To determine the toxicity of Tan IIA in vivo, we examined mouse bodyweight with vehicle and Tan IIA treatment. The results showed that Tan IIA did not reduce body weight significantly (Supplementary Fig. 3A, B). Consistently, the blood analysis revealed that Tan IIA did not cause a significant increase or decrease of the RBC and WBC counts. Furthermore, the functions of vital organs, such as bone marrow, kidney, and liver, were unaffected. The Hb, AST, ALT, and BUN were similar in vehicle- and Tan IIA-treated mice (Supplementary Fig. 3C). The maximum tolerated dose (MTD) of Tan IIA remains to be determined but the compound was tested at a dose that was safe and effective in mice.

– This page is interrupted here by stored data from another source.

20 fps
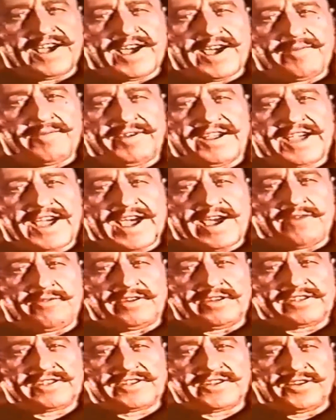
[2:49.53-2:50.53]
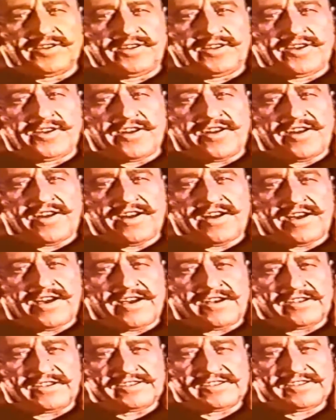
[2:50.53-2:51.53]
I'm the guy what stole your
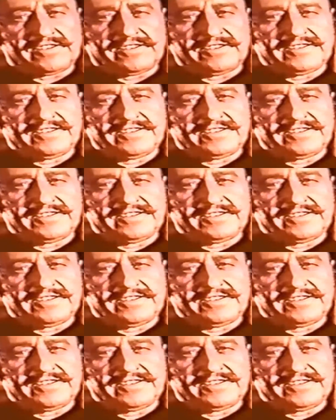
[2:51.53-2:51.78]
horse.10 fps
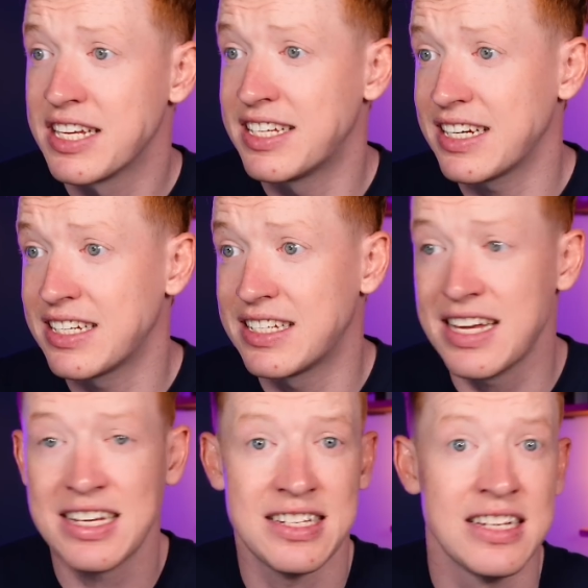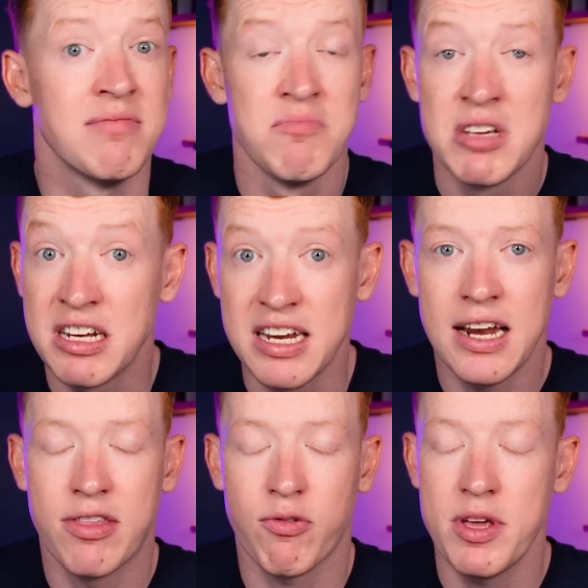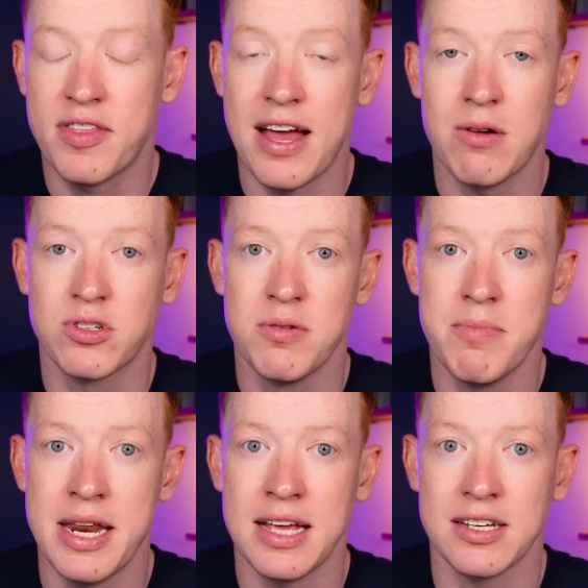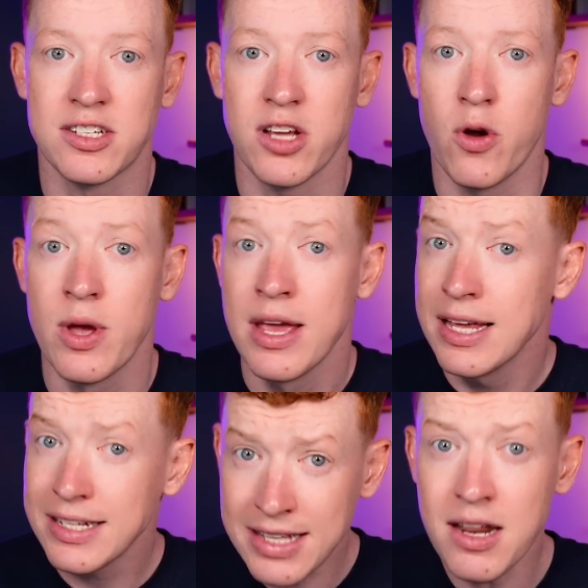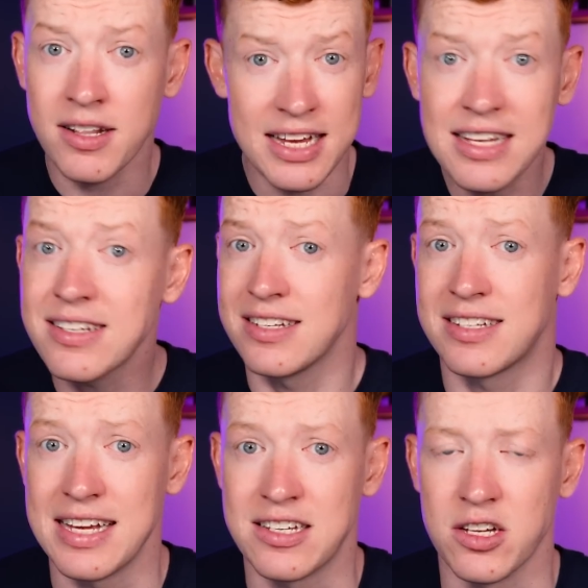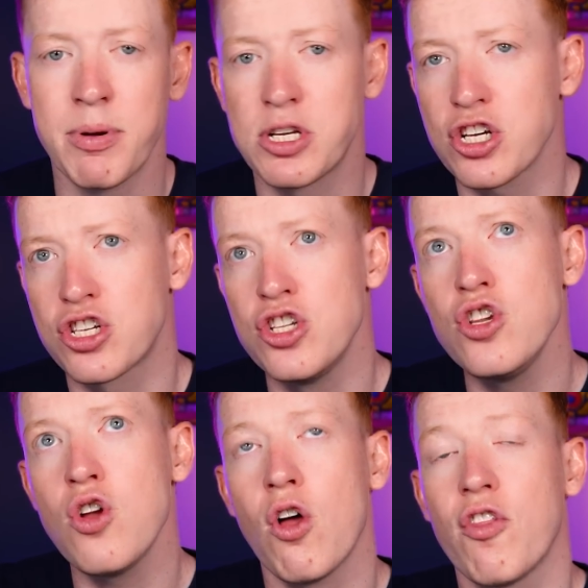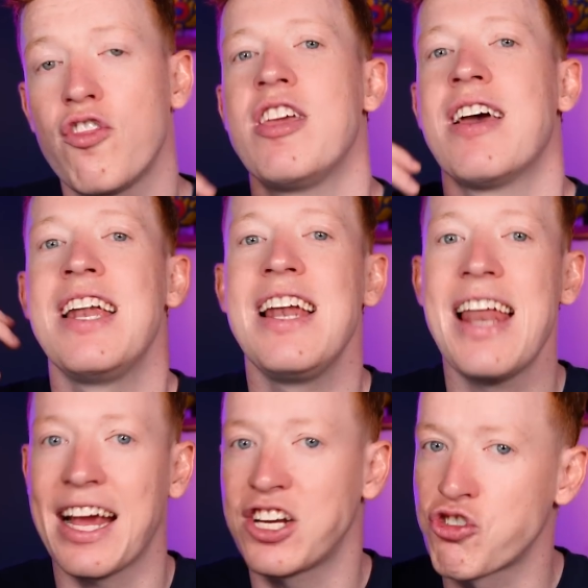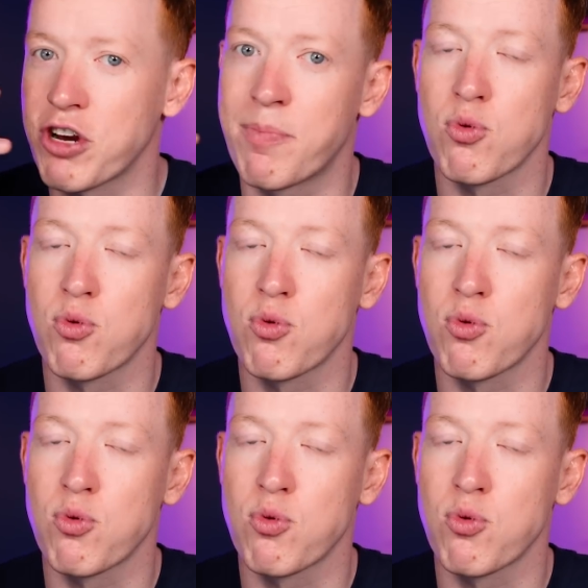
6 assists in nearly 3,000 minutes. So still a decent season, but just not the electric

Oral cancer is currently the sixth most common cancer and ranks eighth among the most common causes of cancer-related deaths worldwide1,2. Over 90% of oral cancers are diagnosed as OSCC, which are preferred to occur on the tongue. The mechanisms of OSCC oncogenesis are complicated, multiple risk factors, such as alcohol consumption and tobacco use, have been identified to relate to this malignancy5,25. Recent studies revealed that the deregulation of glucose metabolism plays a crucial role in the tumorigenesis of OSCC. The immunoregulatory protein B7-H3 promotes aerobic glycolysis in OSCC via PI3K/Akt/mTOR signaling26. Upregulation of glucose transporter-1 (Glut1) induces the metabolic shift from the tricarboxylic acid cycle to aerobic glycolysis27. Moreover, overexpression of PKM2 associated with the aggressive clinicopathological features and unfavorable prognosis in OSCC28. Activation of EGF29 and HGF30 signaling promote glycolytic reprogramming in OSCC. The promotion of glycolysis and the Warburg effect induces the cancer stem-like cell properties of human OSCC cells29. In addition, overexpression of HK2 enhances the metastatic potential of tongue squamous cell carcinoma via the SOD2-H2O2 pathway31. In the present study, we found that HK2 is overexpressed in OSCC tissues and cell lines, depletion of HK2 reduces the tumorigenic properties of OSCC cells in vitro and in vivo. Our data showed that suppression of HK2-mediated glycolysis with small compounds, Tan IIA, inhibits OSCC cell growth and tumor formation. These results indicate that the deregulation of glycolysis is a hallmark of human OSCC.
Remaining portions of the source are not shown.